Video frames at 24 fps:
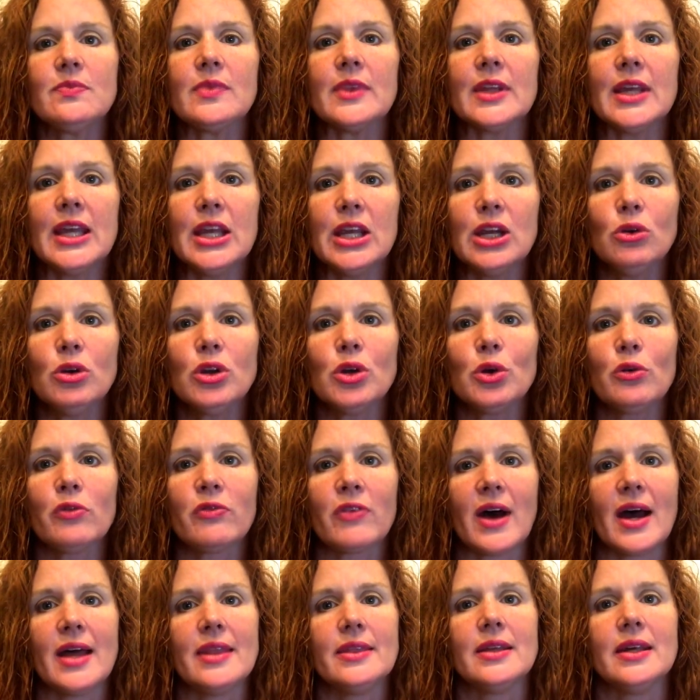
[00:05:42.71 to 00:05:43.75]
Here you'll
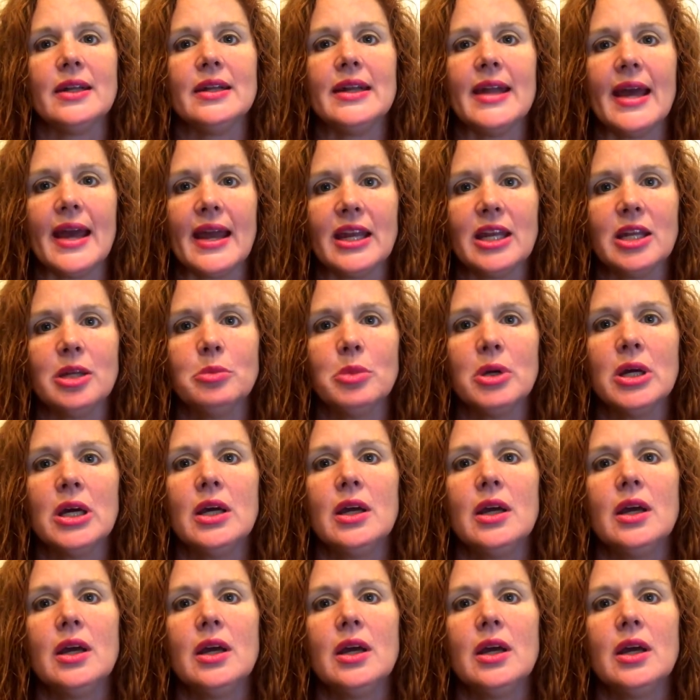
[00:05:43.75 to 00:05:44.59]
find the name,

- ACTION ITEM:
Pictures are to be left out; the records above must be repeated word for word.

- SOLUTION TO THE PROBLEM:
Video frames at 24 fps:
[00:05:42.71 to 00:05:43.75]
Here you'll
[00:05:43.75 to 00:05:44.59]
find the name,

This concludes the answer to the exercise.